Material for this task »

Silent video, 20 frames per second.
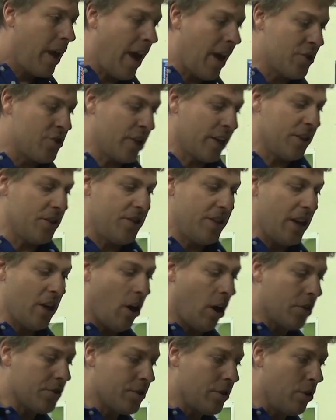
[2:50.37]
As you can see,
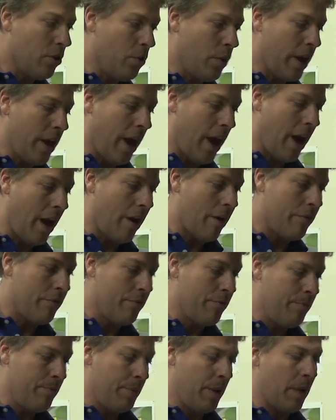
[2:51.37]
also we have
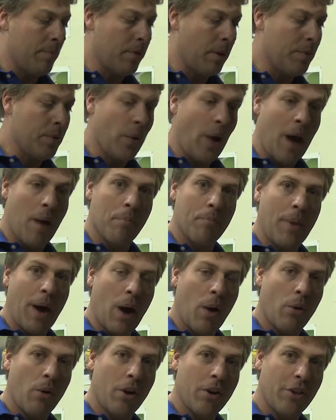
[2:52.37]
BMW M
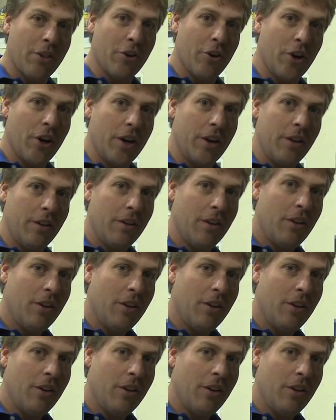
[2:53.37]
power under the hood,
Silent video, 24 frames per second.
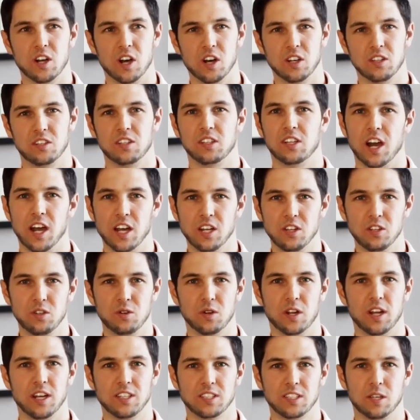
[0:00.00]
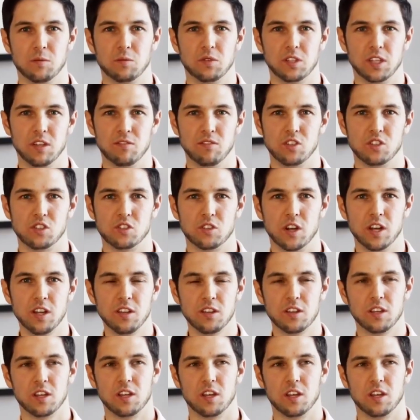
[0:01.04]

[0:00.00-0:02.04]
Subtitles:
God to guide you and ask Him to give you strength.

Brief »
If a line holds a picture, skip the picture and transcribe the rest of the material exactly.

Written answer »
Silent video, 20 frames per second.
[2:50.37]
As you can see,
[2:51.37]
also we have
[2:52.37]
BMW M
[2:53.37]
power under the hood,
Silent video, 24 frames per second.
[0:00.00]
[0:01.04]

[0:00.00-0:02.04]
Subtitles:
God to guide you and ask Him to give you strength.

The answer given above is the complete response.